Starting with the line that contains "[00:00:28.00 to 00:00:29.00]", repeat each line exactly through the final line of the listing. No picture should appear in the copy.
Records provided Start Marker
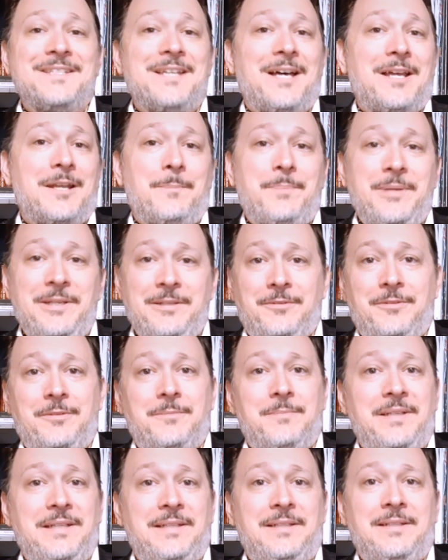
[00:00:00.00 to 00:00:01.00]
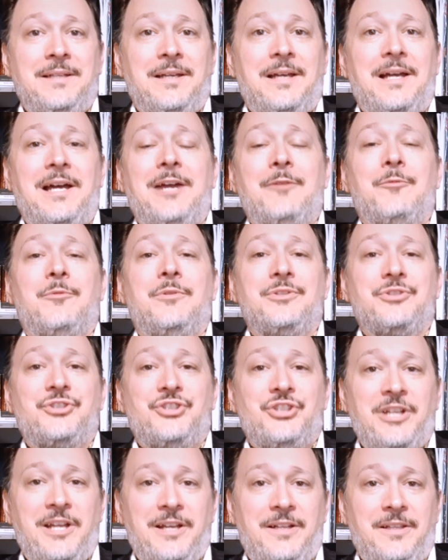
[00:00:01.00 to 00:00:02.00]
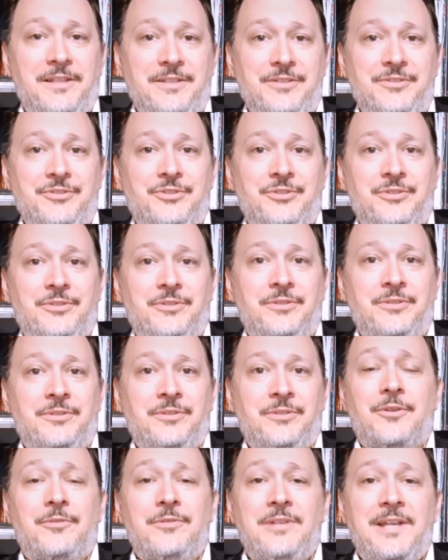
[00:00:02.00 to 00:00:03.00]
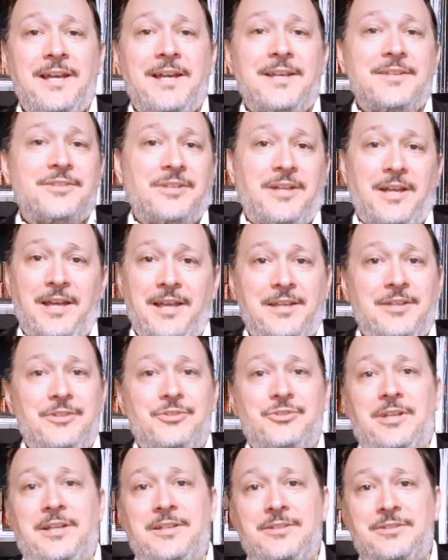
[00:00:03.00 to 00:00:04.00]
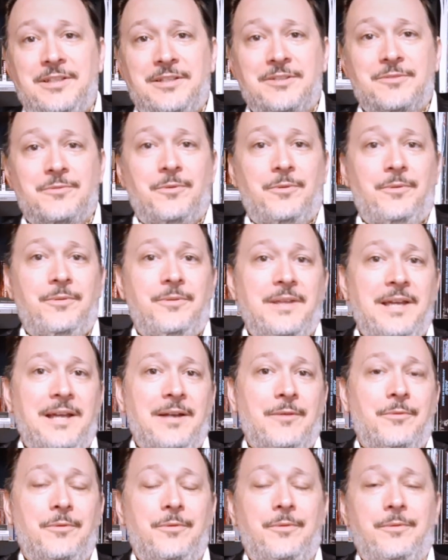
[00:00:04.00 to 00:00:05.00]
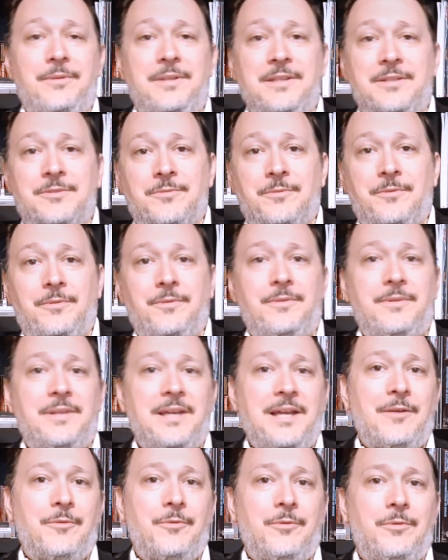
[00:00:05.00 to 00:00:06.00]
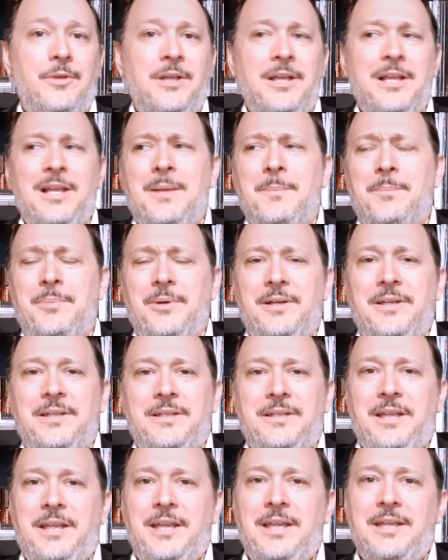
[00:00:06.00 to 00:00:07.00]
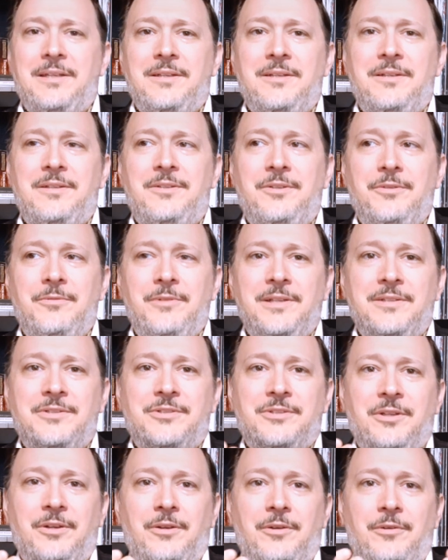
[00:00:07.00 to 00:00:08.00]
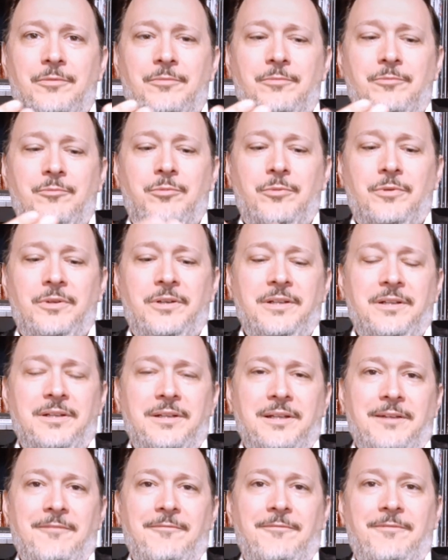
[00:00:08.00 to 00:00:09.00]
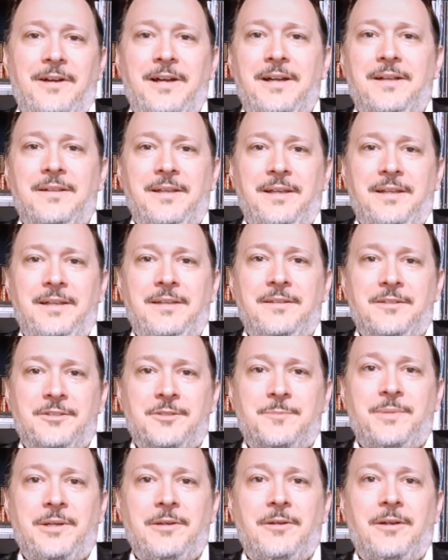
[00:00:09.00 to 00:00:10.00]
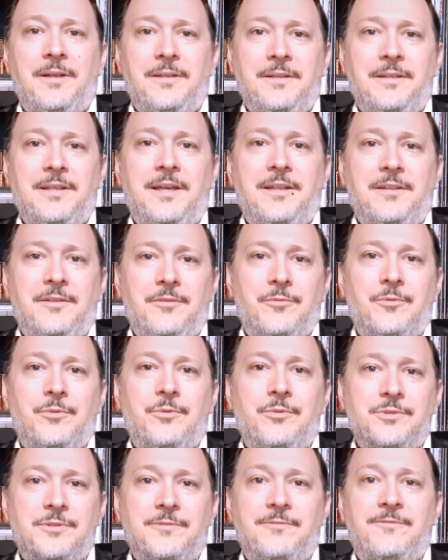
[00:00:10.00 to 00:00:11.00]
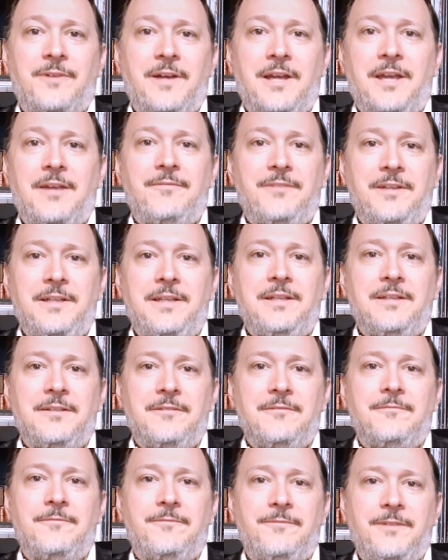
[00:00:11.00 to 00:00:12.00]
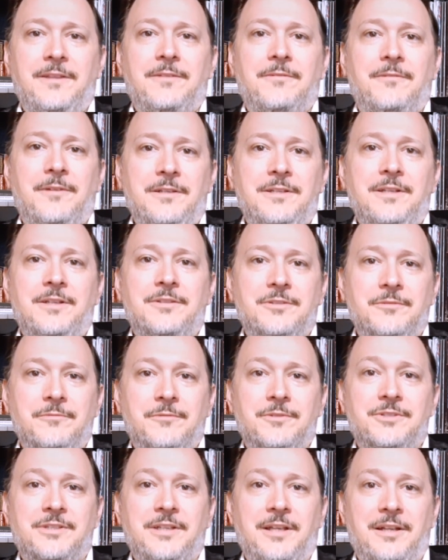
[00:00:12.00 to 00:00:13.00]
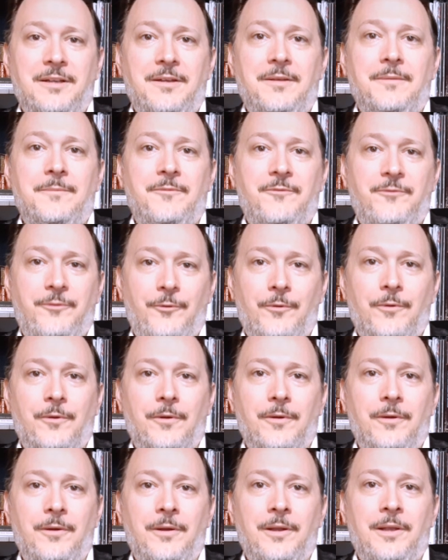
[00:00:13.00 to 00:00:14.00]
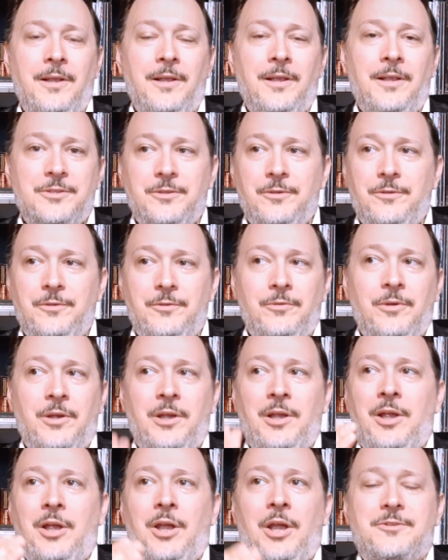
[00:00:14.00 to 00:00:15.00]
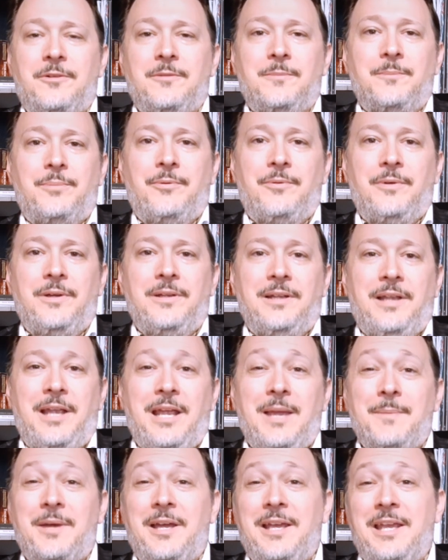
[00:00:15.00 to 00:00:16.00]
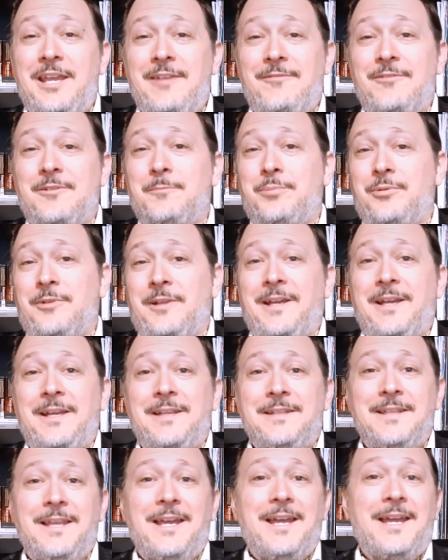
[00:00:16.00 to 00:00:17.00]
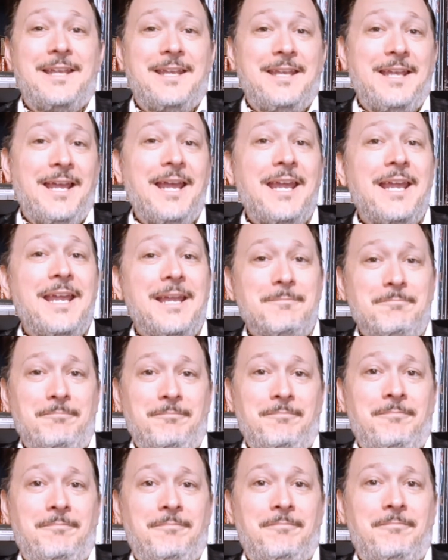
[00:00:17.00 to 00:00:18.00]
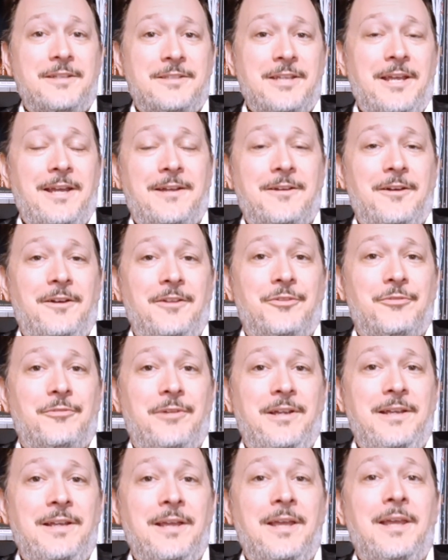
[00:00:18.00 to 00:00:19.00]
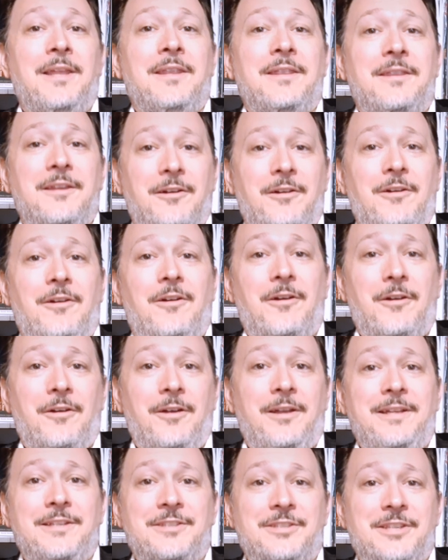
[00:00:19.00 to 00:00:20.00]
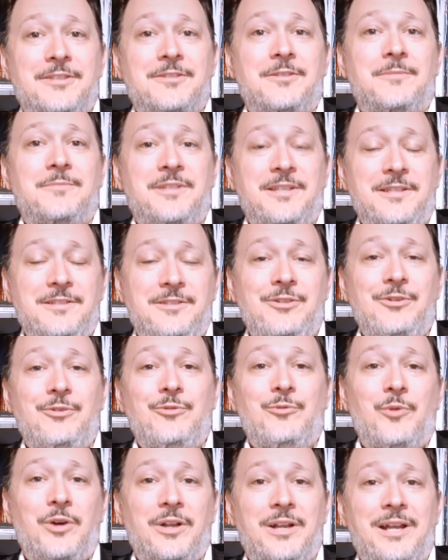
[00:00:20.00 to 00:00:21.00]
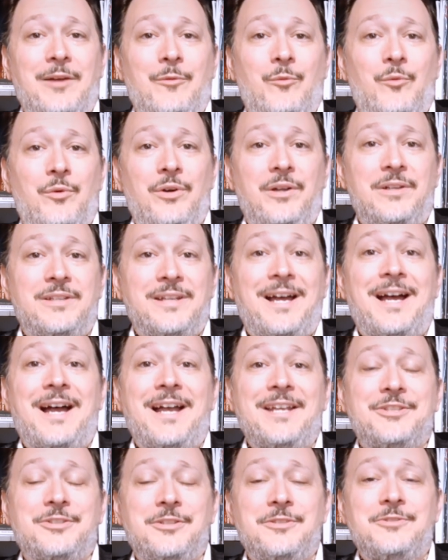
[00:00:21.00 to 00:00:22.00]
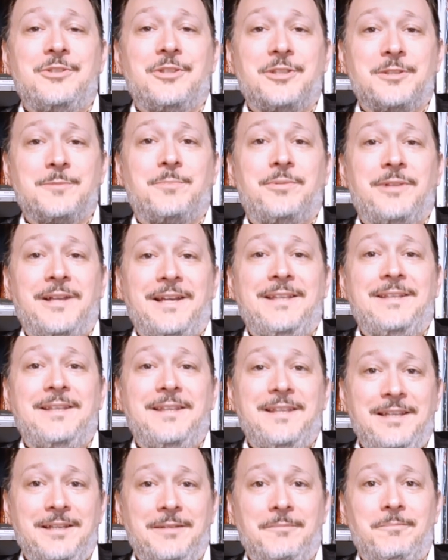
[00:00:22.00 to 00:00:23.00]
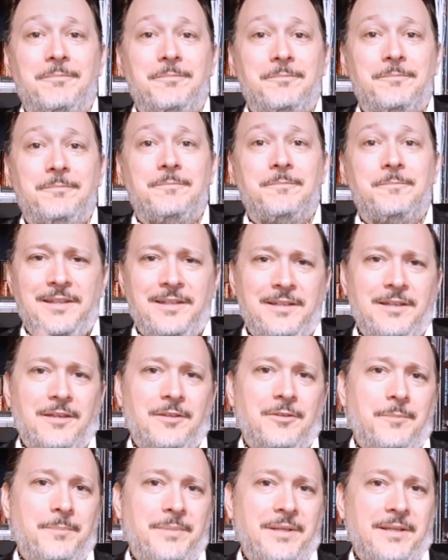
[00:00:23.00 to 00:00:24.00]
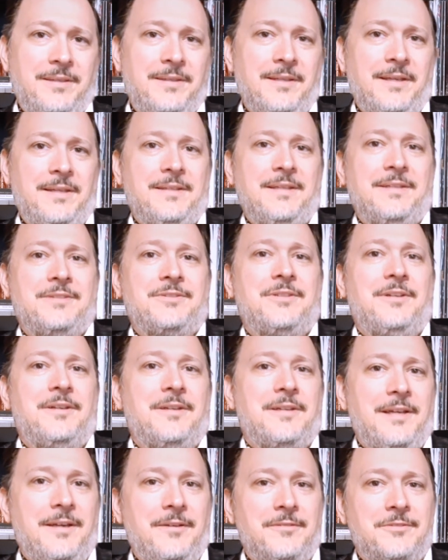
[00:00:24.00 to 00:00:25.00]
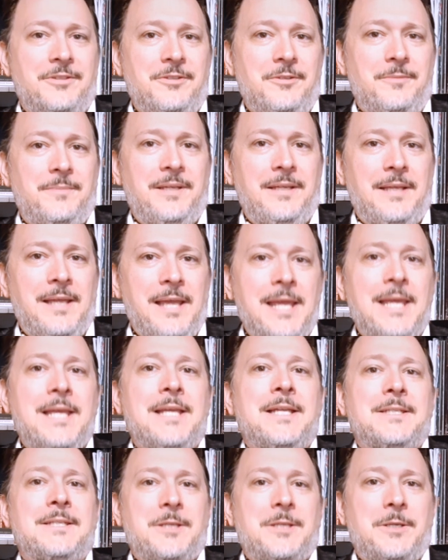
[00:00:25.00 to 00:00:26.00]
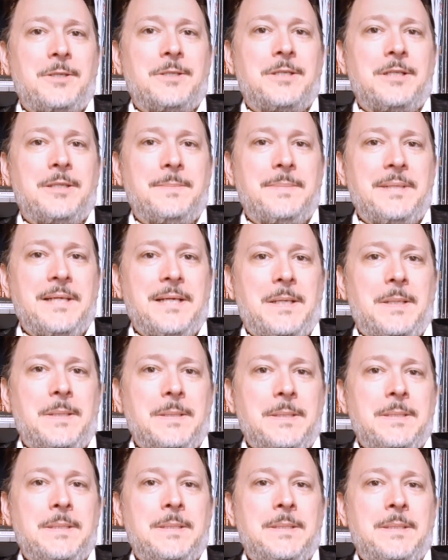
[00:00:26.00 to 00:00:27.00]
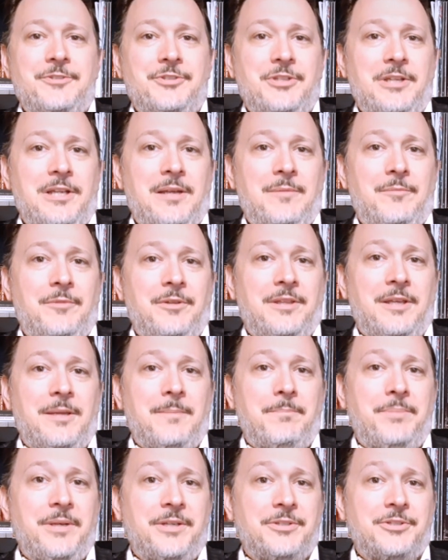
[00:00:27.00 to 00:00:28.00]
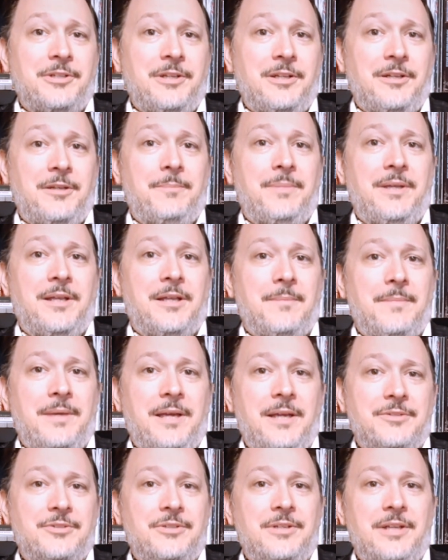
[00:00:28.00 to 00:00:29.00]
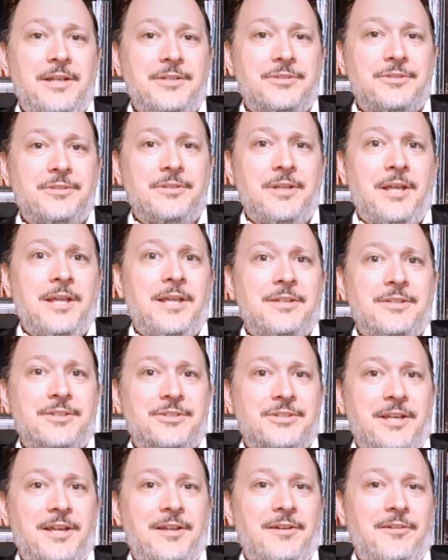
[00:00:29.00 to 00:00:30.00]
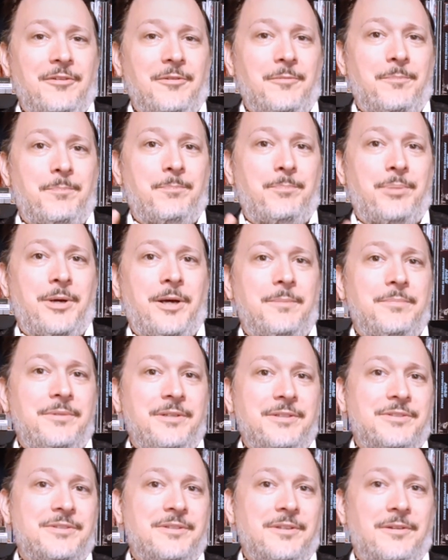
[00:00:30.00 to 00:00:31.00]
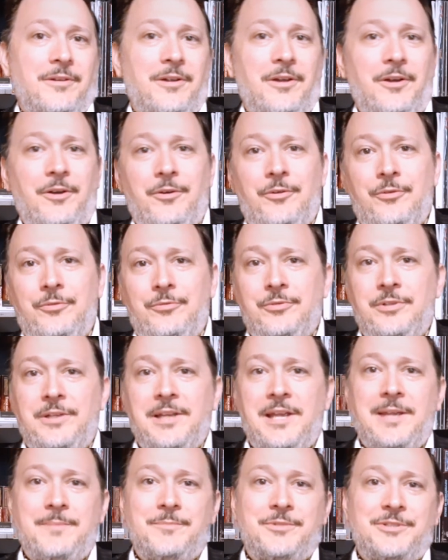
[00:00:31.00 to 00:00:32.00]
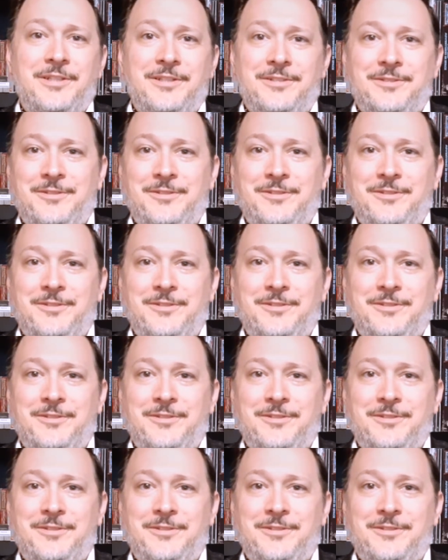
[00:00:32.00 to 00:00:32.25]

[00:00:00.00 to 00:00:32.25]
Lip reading: does not appeal to me. I want challenge. And so yes, I could change this rule, that rule, this rule, that rule, but in doing so, one, I'm violating the spirit that the rules of 5e and 5th edition were set up for. And two, at a certain point, am I even playing that game? And then I tack on 3, there are already systems that do what I want, I should just play them. And then the other big thing that stuck out to me, talking about every GM with ambition and a big imagination deciding to publish their own game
Records provided End Marker
- _Response to the exercise_:
[00:00:28.00 to 00:00:29.00]
[00:00:29.00 to 00:00:30.00]
[00:00:30.00 to 00:00:31.00]
[00:00:31.00 to 00:00:32.00]
[00:00:32.00 to 00:00:32.25]

[00:00:00.00 to 00:00:32.25]
Lip reading: does not appeal to me. I want challenge. And so yes, I could change this rule, that rule, this rule, that rule, but in doing so, one, I'm violating the spirit that the rules of 5e and 5th edition were set up for. And two, at a certain point, am I even playing that game? And then I tack on 3, there are already systems that do what I want, I should just play them. And then the other big thing that stuck out to me, talking about every GM with ambition and a big imagination deciding to publish their own game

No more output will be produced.